=== Section Start ===

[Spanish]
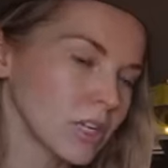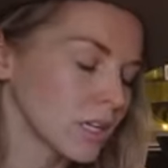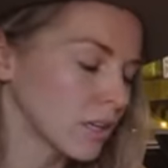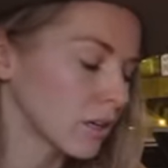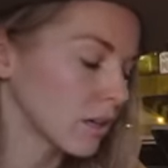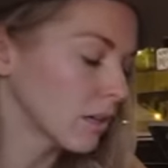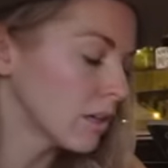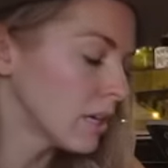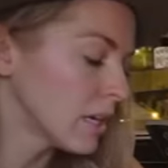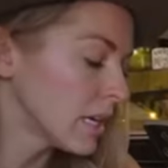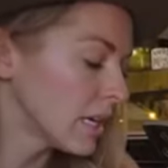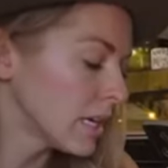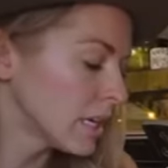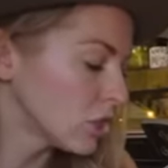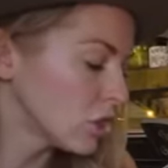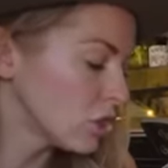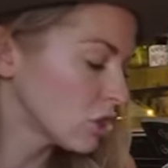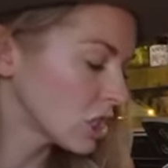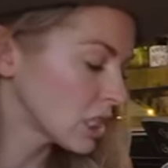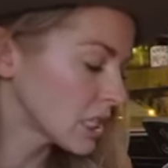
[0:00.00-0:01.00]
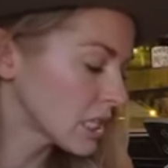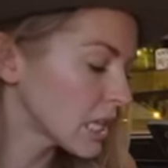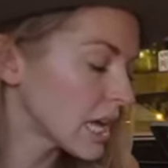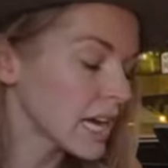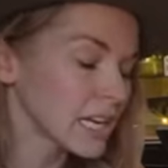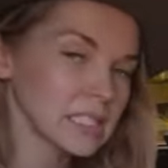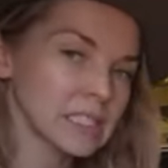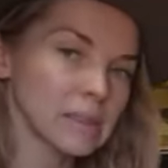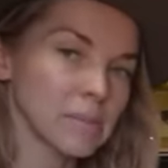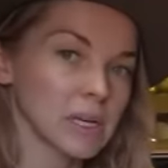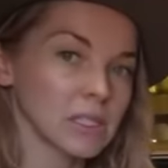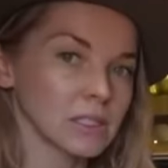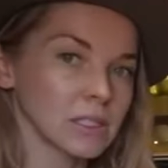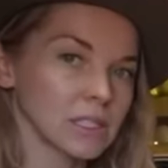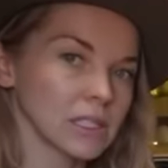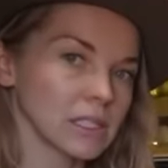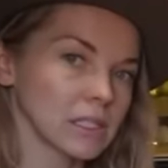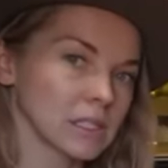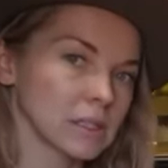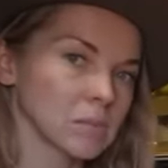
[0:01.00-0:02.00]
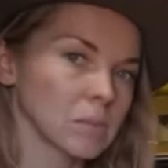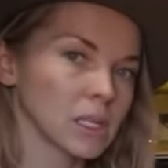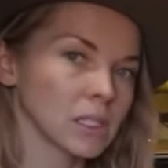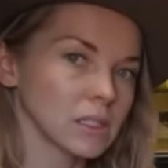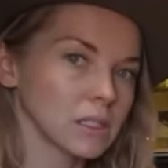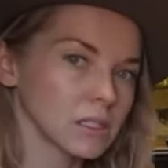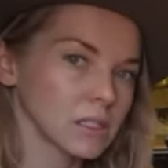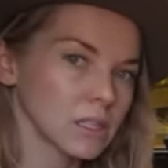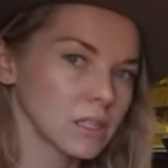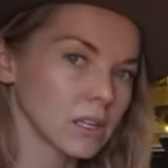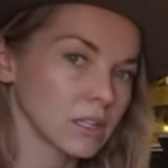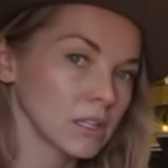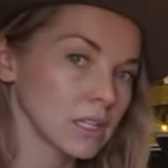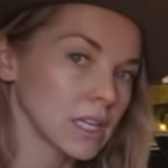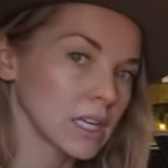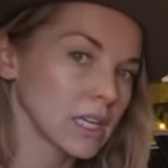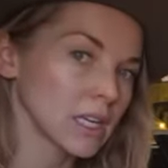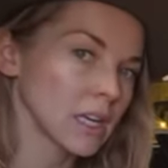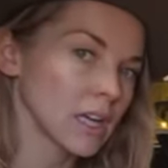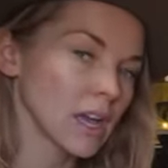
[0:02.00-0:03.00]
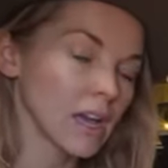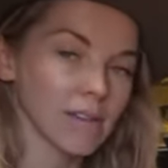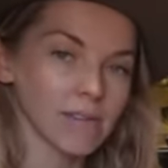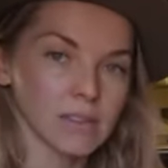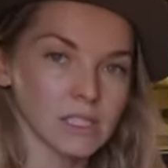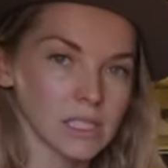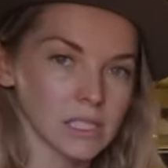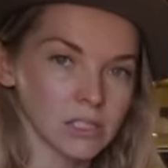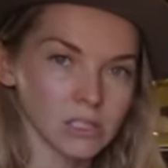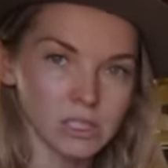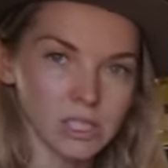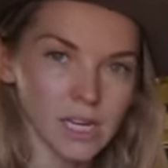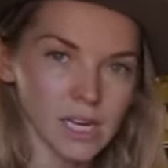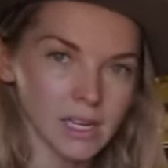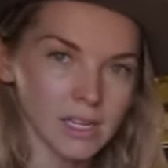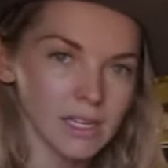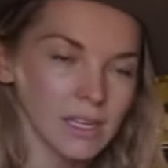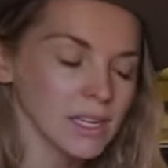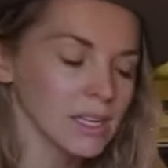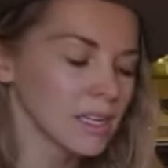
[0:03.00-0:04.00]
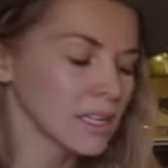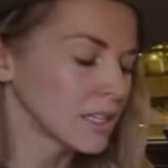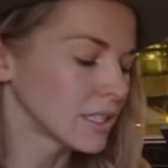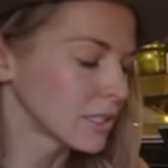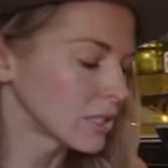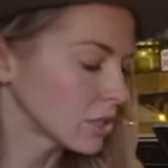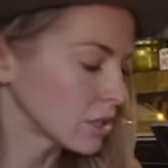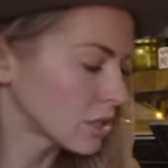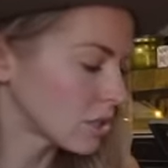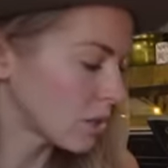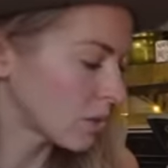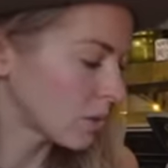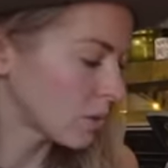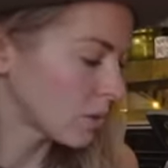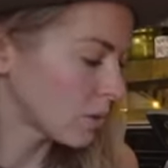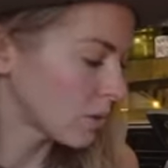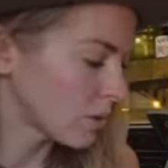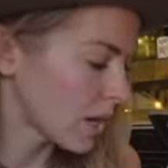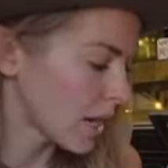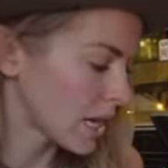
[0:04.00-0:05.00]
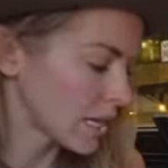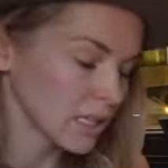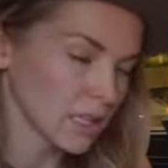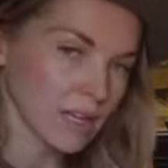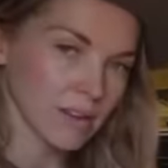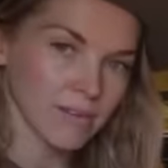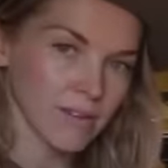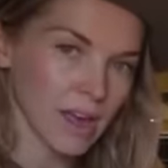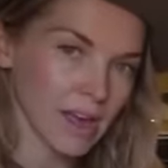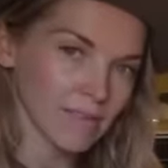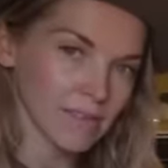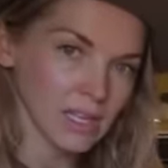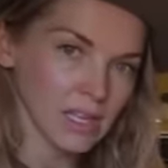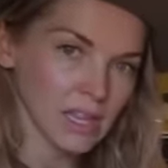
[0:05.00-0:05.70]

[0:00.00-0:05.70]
este es mi refrigerador, es un ARB, es solo un refrigerador. Si quisieras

=== Section End ===

*ACTION ITEM*
A faithful copy of all the data above is required, printed exactly and with no pictures.

*WRITTEN RESPONSE*
[Spanish]
[0:00.00-0:01.00]
[0:01.00-0:02.00]
[0:02.00-0:03.00]
[0:03.00-0:04.00]
[0:04.00-0:05.00]
[0:05.00-0:05.70]

[0:00.00-0:05.70]
este es mi refrigerador, es un ARB, es solo un refrigerador. Si quisieras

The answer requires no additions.